Bug 34779 - Counts are wrong when paragraph at/over 65535 characters
Summary: Counts are wrong when paragraph at/over 65535 characters
Status: RESOLVED FIXED
Alias: None
Product: LibreOffice
Classification: Unclassified
Component: Writer (show other bugs)
Version:
(earliest affected)
3.3.0 release
Hardware: x86 (IA32) All
: medium normal
Assignee: Caolán McNamara
URL:
Whiteboard:
Keywords:
Depends on:
Blocks:
 
Reported: 2011-02-26 13:16 UTC by chickenwingspan
Modified: 2011-07-08 16:20 UTC (History)
2 users (show)

See Also:
Crash report or crash signature:


Attachments
All the necessary information is already in the above description. (122.79 KB, application/rtf)
2011-02-26 13:16 UTC, chickenwingspan
Details

Note You need to log in before you can comment on or make changes to this bug.
Description chickenwingspan 2011-02-26 13:16:28 UTC
Created attachment 43860 [details]
All the necessary information is already in the above description.

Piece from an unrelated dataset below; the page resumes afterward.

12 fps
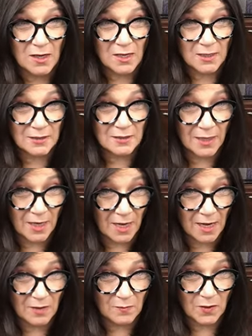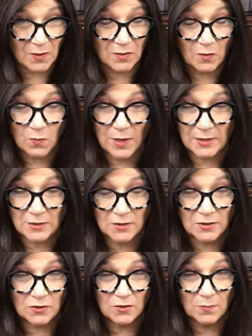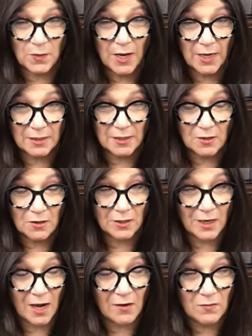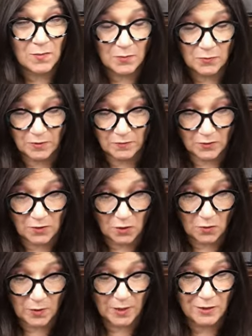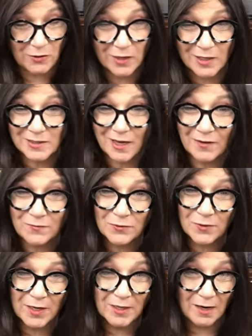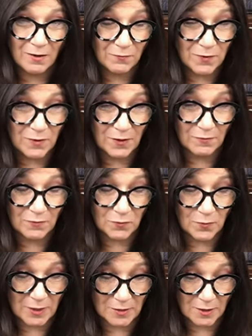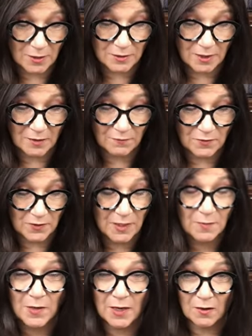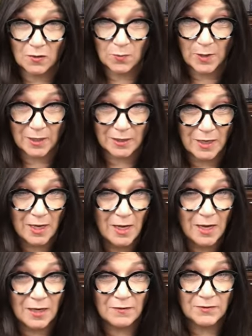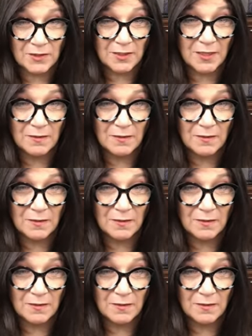in time the weight just started piling on i remember even going you guys i've tried everything for weight loss and to get my health back i even did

I found a bug in LibreOffice Writer when opening a document that was originally created in Microsoft Word 2007. The bug is that if you go to Tools/Word Count in LibreOffice Writer, the character count for the whole document is sometimes greater than the word count. This doesn't always happen, so I've attached a sample document that does have the problem. The steps to reproduce this bug are quite simple:

1. Open Microsoft Word 2007
2. Type something. I found out that the bug only happens in "long" documents. I'm not sure exactly how long the document has to be for the bug to happen, but about 20 pages or more should be sufficient. If in doubt, just see my attachment.
3. Clean all metadata using the document inspector built into Microsoft Word 2007.
4. Save the document as an .rtf file.
5. Open the file in LibreOffice Writer and view the character count.

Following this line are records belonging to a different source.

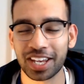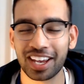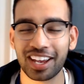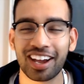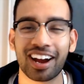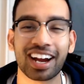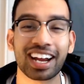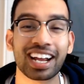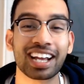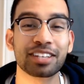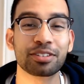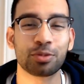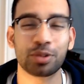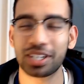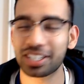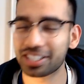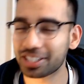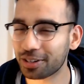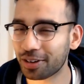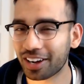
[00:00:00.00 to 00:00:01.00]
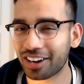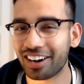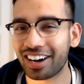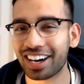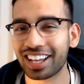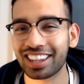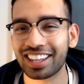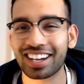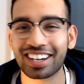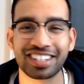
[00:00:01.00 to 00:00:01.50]
Alright guys, what is going on?
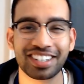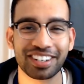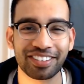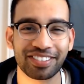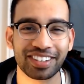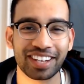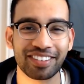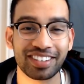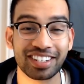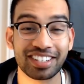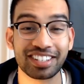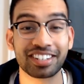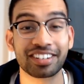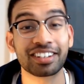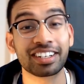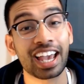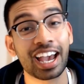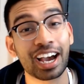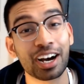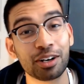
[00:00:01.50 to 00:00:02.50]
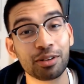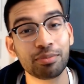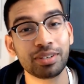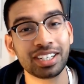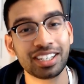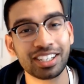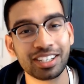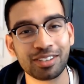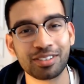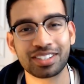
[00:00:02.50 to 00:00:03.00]
Lux here from TheMD Journey, helping
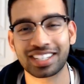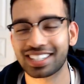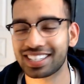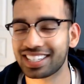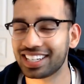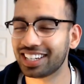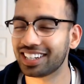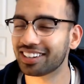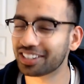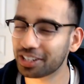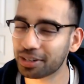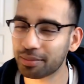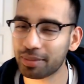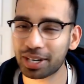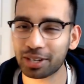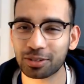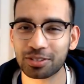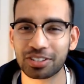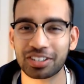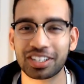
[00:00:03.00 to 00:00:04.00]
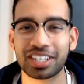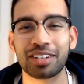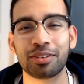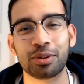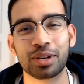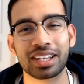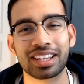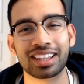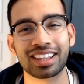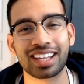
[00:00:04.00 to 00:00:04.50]
you succeed on your medical journey
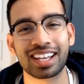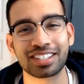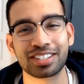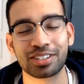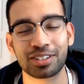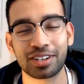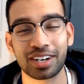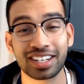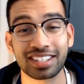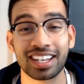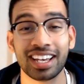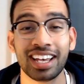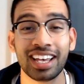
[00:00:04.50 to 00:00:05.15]
with less stress.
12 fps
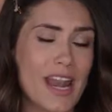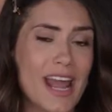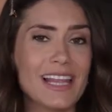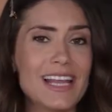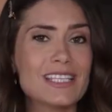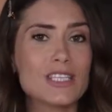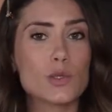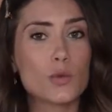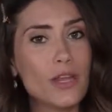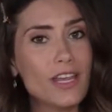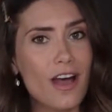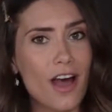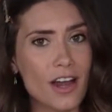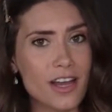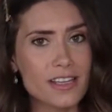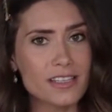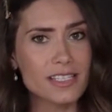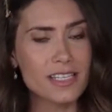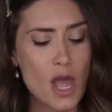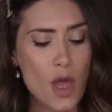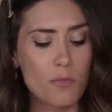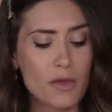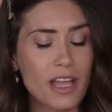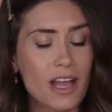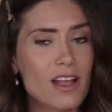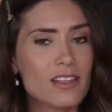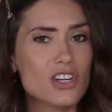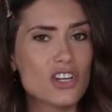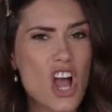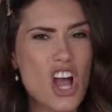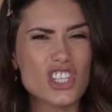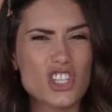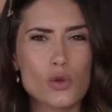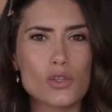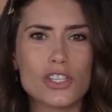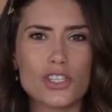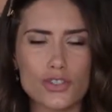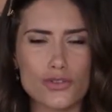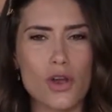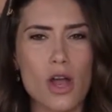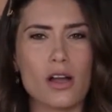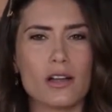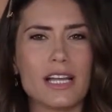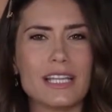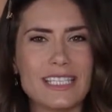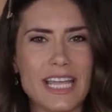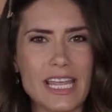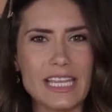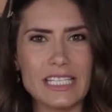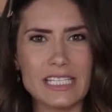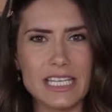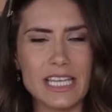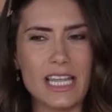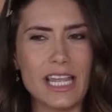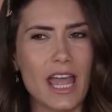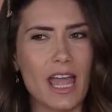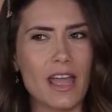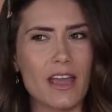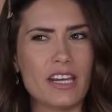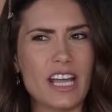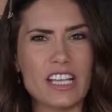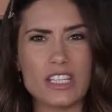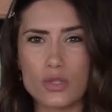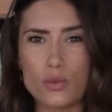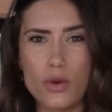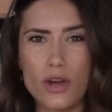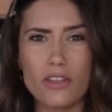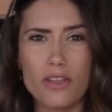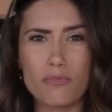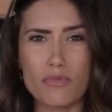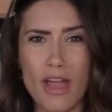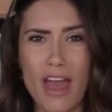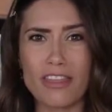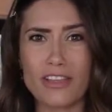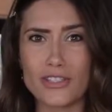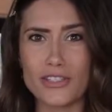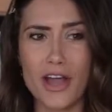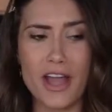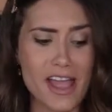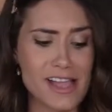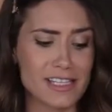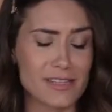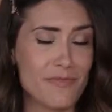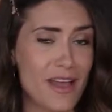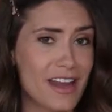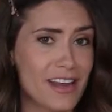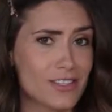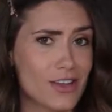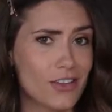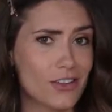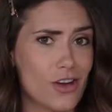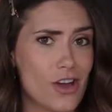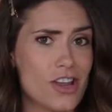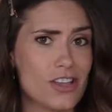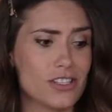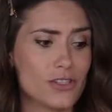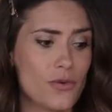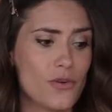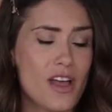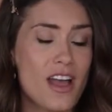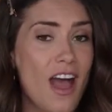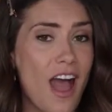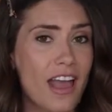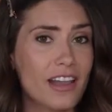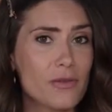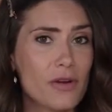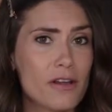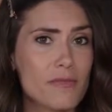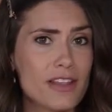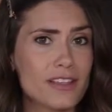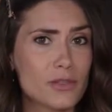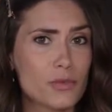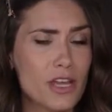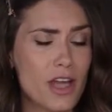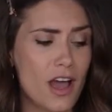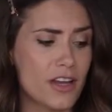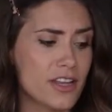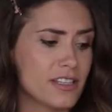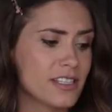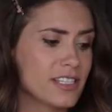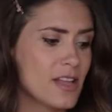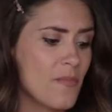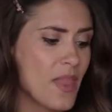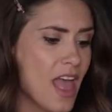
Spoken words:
And I like sweet onions because they're not so strong tasting, and I swear the breath is not as bad as other onions, so highly recommend sweet onions.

To use the attached file, just open it in LibreOffice 3.3.0 and view the character count. You will see that the character count is actually less than the word count, which is impossible because in any document, the character count must be greater than or equal to the word count; each word must have at least one character.
Comment 1 tester8 2011-02-26 14:21:17 UTC
LO 3.3.1 RC2 Ubuntu 10.04 x86
Whole document
Words                       17496
Characters                  6392
Characters excluding spaces 0

With any selection
Current Selection
Words                       0
Characters                  Actual_number
Characters excluding spaces 0

When selected all text

Current Selection
Words                       0
Characters                  65535
Characters excluding spaces 0

Whole document
Words                       17496
Characters                  6392
Characters excluding spaces 0

And finally when save as txt and use wc:
wc -w Sample_document.txt | awk '{ print $1 }'
12822

wc -m Sample_document.txt | awk '{ print $1 }'
65537
Comment 2 LeMoyne Castle 2011-05-31 10:55:46 UTC
Take the attached test document and delete a few of the repeated sentences.  Run Tools->Word Count and char count is just below 65535, word count close to values from tester8. Insert repeated sentence until it won't take anymore text.  Run word count and char count is maxxed + all other counts are zero. 

Test document is a 15+ page paragraph.  Problem clearly related to size of paragraph and happens on Linux so edited platform and bug title.
Comment 3 Caolán McNamara 2011-07-08 15:48:44 UTC
the "nice" 32bit len OUStrings are mangled into "nasty" 16bit len UniStrings in SwScanner to get the word and excluding space counts
Comment 4 Caolán McNamara 2011-07-08 16:20:18 UTC
Converted afflicted SwScanner from UniString to rtl::OUString as http://cgit.freedesktop.org/libreoffice/writer/commit/?id=65d3573c5afd7fd132b30c41a240d1d2d04c8527

so that gives 12822 words now and 52714 non-space chars, which is a good bit better.